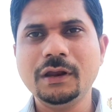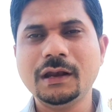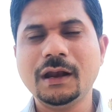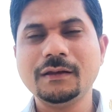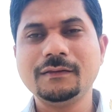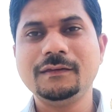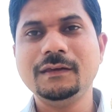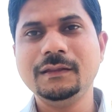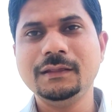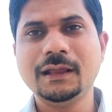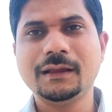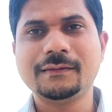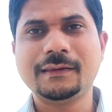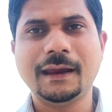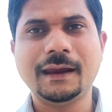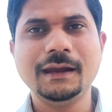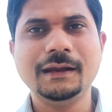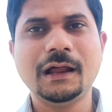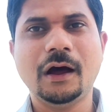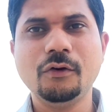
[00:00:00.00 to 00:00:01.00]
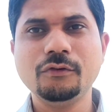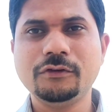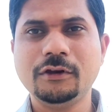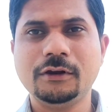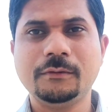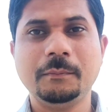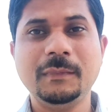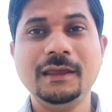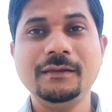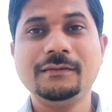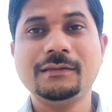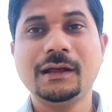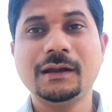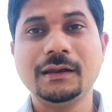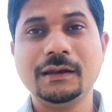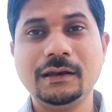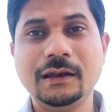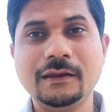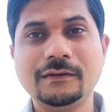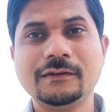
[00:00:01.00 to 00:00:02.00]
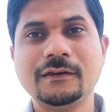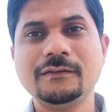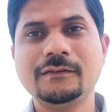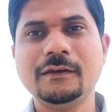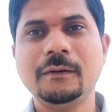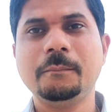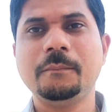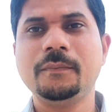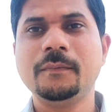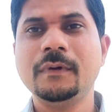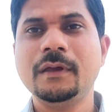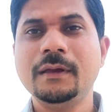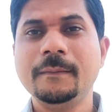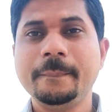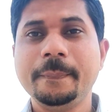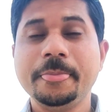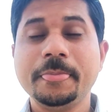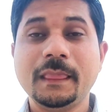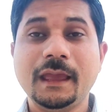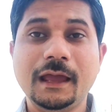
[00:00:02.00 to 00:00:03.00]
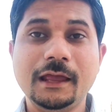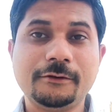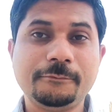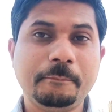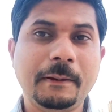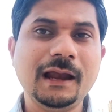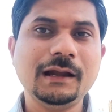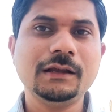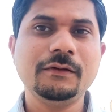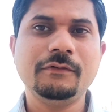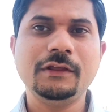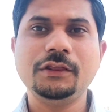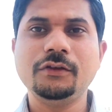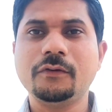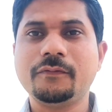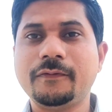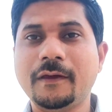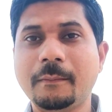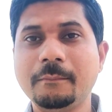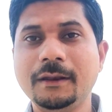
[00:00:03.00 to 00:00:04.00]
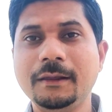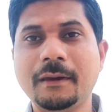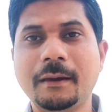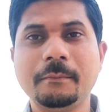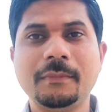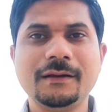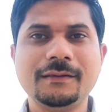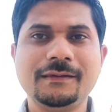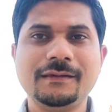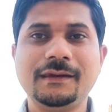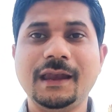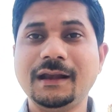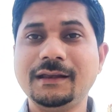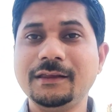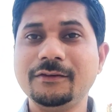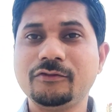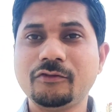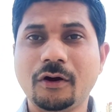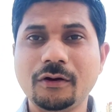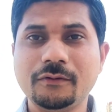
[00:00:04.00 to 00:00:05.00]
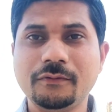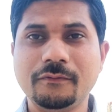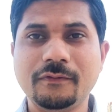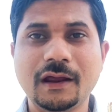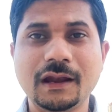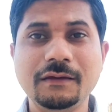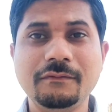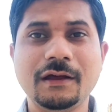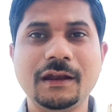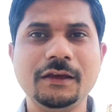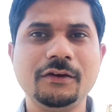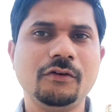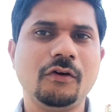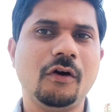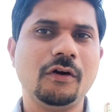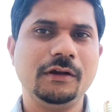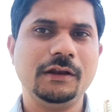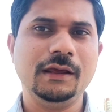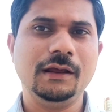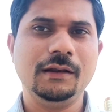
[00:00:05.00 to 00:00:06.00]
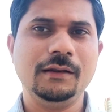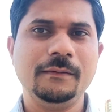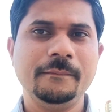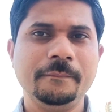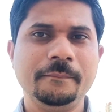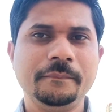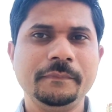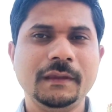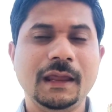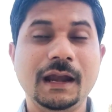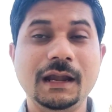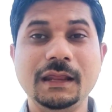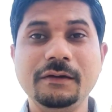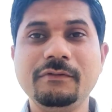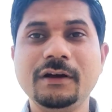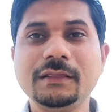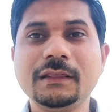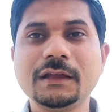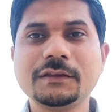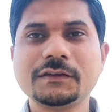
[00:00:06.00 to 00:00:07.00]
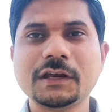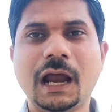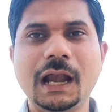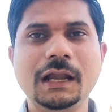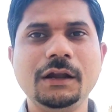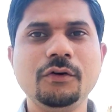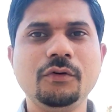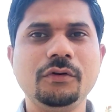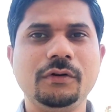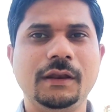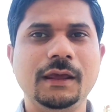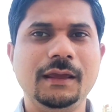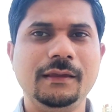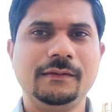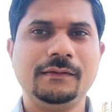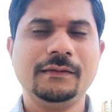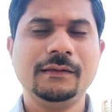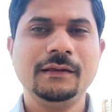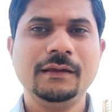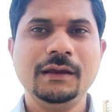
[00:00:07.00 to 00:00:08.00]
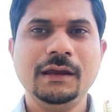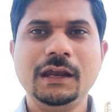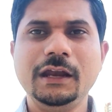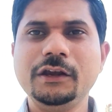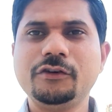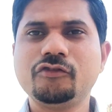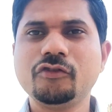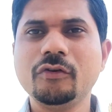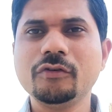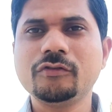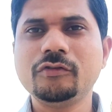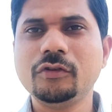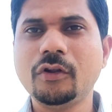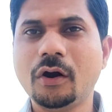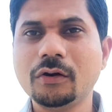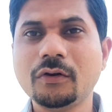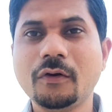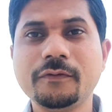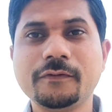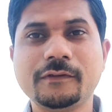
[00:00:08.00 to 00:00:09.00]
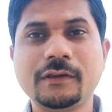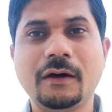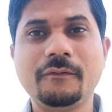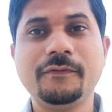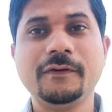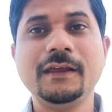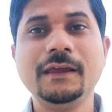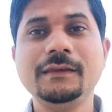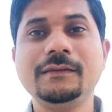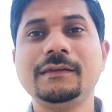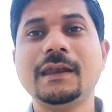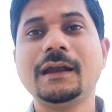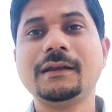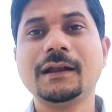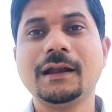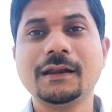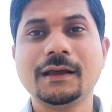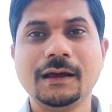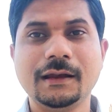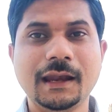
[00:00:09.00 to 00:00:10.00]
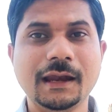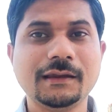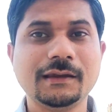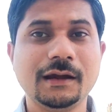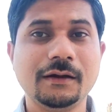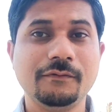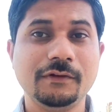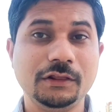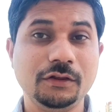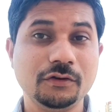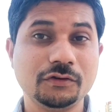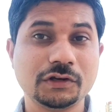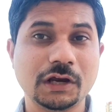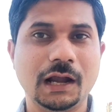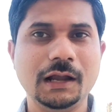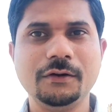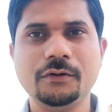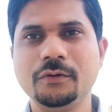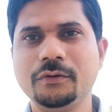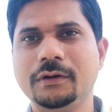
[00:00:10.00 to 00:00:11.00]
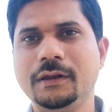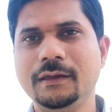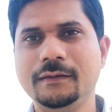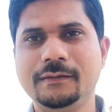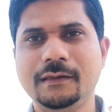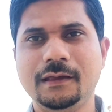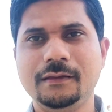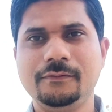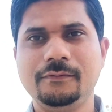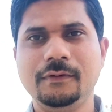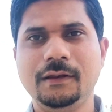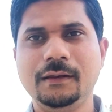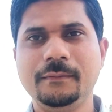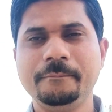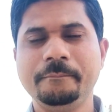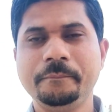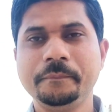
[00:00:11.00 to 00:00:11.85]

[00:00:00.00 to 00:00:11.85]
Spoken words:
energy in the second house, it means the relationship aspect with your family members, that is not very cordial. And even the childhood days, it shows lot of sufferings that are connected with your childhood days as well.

--*--

Write out the data again word for word, minus any images.

[00:00:00.00 to 00:00:01.00]
[00:00:01.00 to 00:00:02.00]
[00:00:02.00 to 00:00:03.00]
[00:00:03.00 to 00:00:04.00]
[00:00:04.00 to 00:00:05.00]
[00:00:05.00 to 00:00:06.00]
[00:00:06.00 to 00:00:07.00]
[00:00:07.00 to 00:00:08.00]
[00:00:08.00 to 00:00:09.00]
[00:00:09.00 to 00:00:10.00]
[00:00:10.00 to 00:00:11.00]
[00:00:11.00 to 00:00:11.85]

[00:00:00.00 to 00:00:11.85]
Spoken words:
energy in the second house, it means the relationship aspect with your family members, that is not very cordial. And even the childhood days, it shows lot of sufferings that are connected with your childhood days as well.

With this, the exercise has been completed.